The rest is administrative rhetoric.
Tail: ploughing through the sea
Bolívar already knew this. He who serves a revolution is ploughing into the sea. Kaczynski quoted him at the beginning of his book. Not as surrender. As a warning. Before understanding what to build, one must understand what does not work. Before salting the pot, one must stop tasting from the ladle. Or salt only the ladle, only that bit, leaving out the rest.
Ellul told us that technology has become a self-prop system. Kaczynski told us that self-prop systems compete for survival regardless of consequences. VHS told us that he who intercepts true desire, not declared desire, wins. Shinji told us that the human problem is not solved by the best technology. HAL told us that even visionaries are prisoners of their time.
What do we say?
That Government 2.0 is a serious answer to a serious question. But it is the wrong answer. Or rather: it is the right answer to the wrong question. Like the ladle asking why the soup is still bland after he has put salt in it. The problem is not technological. It is political. It is civilisational. It is human and cannot be solved by a software update.

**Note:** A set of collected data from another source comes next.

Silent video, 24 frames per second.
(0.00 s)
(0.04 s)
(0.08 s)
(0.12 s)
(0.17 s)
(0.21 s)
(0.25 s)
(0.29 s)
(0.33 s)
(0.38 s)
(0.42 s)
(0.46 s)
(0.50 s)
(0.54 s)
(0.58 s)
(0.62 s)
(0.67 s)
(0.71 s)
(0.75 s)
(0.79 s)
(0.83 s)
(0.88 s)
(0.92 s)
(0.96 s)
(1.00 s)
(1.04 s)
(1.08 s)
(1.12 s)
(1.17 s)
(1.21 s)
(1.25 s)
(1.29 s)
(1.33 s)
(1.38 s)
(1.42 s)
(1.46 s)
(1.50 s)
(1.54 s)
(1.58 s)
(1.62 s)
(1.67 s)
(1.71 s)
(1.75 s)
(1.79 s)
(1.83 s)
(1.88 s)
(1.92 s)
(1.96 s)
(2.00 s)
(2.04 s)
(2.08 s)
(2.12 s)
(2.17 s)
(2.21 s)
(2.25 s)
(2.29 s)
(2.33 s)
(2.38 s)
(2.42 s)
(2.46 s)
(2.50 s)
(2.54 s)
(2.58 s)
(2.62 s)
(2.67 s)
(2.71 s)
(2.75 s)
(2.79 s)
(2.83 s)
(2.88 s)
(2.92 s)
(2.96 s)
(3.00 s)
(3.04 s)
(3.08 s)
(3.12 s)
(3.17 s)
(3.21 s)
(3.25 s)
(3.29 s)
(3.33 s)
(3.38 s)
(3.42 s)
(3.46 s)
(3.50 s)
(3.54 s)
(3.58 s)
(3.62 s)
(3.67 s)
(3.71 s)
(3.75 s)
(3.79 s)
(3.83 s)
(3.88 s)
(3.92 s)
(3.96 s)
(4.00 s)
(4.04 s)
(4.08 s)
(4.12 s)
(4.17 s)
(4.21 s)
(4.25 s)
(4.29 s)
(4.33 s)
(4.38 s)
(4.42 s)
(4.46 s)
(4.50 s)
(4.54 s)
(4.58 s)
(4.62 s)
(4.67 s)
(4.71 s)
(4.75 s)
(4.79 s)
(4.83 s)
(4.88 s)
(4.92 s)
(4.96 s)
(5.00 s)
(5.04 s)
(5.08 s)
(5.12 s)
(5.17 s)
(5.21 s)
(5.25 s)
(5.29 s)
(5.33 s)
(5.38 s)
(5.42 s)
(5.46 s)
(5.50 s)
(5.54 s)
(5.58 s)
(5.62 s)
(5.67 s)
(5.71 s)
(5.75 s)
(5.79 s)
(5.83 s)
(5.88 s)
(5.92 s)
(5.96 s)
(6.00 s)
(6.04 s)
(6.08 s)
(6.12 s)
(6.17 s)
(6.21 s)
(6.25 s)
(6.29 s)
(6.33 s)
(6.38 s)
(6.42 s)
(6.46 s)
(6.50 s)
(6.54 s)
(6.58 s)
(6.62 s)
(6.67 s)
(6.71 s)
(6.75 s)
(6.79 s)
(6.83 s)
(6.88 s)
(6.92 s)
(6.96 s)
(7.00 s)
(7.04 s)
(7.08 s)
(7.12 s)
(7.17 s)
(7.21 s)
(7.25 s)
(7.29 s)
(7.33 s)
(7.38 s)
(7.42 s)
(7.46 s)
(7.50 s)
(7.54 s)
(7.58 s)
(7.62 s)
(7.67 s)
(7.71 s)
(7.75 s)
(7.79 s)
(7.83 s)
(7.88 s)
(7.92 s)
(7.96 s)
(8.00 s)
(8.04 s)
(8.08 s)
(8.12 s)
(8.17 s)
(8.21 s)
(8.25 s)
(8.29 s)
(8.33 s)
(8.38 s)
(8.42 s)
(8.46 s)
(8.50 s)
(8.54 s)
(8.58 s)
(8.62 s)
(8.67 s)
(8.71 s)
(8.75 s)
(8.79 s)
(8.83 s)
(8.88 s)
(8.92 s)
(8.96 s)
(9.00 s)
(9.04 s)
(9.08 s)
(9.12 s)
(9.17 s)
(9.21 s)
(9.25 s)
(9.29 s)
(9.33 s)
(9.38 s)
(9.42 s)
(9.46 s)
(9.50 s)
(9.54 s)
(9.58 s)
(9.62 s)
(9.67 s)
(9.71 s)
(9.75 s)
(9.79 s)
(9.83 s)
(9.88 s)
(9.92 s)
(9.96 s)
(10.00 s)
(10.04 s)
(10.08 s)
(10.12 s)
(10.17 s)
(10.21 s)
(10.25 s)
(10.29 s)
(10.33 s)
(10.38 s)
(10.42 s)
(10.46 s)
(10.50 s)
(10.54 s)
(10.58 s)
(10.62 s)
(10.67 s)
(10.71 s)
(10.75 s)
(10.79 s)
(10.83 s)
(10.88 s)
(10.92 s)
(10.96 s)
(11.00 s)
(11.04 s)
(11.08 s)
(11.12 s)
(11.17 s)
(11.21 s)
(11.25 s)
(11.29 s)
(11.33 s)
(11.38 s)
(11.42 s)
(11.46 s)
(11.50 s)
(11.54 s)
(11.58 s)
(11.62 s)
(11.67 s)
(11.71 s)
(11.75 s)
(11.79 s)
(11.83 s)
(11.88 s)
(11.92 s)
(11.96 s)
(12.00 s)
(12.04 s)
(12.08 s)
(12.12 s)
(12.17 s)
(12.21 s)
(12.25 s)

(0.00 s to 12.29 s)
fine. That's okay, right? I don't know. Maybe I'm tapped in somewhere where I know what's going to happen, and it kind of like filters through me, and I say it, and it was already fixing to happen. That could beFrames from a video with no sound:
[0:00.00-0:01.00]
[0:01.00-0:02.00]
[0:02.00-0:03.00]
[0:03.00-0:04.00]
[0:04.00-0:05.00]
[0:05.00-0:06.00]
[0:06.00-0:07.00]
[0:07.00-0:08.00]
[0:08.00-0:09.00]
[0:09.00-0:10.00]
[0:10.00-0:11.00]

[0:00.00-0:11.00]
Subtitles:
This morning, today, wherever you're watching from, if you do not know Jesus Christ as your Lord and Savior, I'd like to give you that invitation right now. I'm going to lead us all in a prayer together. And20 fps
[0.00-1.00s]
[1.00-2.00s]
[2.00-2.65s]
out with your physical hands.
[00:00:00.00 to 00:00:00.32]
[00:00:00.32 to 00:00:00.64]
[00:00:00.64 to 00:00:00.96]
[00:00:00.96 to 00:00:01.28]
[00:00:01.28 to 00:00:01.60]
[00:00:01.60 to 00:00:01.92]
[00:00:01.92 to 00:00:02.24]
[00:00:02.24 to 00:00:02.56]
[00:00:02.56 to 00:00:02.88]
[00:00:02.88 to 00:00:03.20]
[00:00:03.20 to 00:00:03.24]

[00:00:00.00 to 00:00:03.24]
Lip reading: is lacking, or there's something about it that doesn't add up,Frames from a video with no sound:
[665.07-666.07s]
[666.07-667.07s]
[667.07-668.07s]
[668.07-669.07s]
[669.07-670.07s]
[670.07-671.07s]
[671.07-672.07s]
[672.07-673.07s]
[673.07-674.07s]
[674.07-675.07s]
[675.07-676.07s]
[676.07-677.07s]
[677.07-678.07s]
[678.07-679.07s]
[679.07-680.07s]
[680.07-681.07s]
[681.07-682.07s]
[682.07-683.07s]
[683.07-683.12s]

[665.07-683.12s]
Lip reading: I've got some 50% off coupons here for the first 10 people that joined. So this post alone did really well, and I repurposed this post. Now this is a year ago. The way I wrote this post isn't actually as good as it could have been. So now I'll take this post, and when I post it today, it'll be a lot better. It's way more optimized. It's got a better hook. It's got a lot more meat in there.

Shinji keeps telling himself: I must not run away. Perhaps this is the only right thing to do. Don’t run away from complexity. Don’t optimise it. Don’t simulate it. Stay within it. Dance around it. Like Shiva. Or at least, stop tasting from the ladle.
— — — — — — — — — —
P.S. – HAL 9000 in the film says, “I’m sorry Dave, I’m afraid I can’t do that.” The algorithmic state algorithm won’t even have the courtesy to apologise. It will only get an error screen.
P.P.S. – Shinji eventually pilots. Not because he solved his problems. Because he had no other choice. Maybe we don’t have a choice either. But at least we know we are piloting.
P.P.S. – The VHS won because of porn. The metaverse lost because it didn’t understand the same lesson. Someone in Government 2.0 should think about that. But he is probably busy making a policy simulator.
P.P.P.S. – The legendary baron of my academy used to say: copying from one source is a crime, copying from many is research. Take care: copy from the good ones. Ellul was among the good ones. Kaczynski also, in analysis. The difference between the two is that Ellul found wisdom. Kaczynski found the scalpel. We hope to find the dance.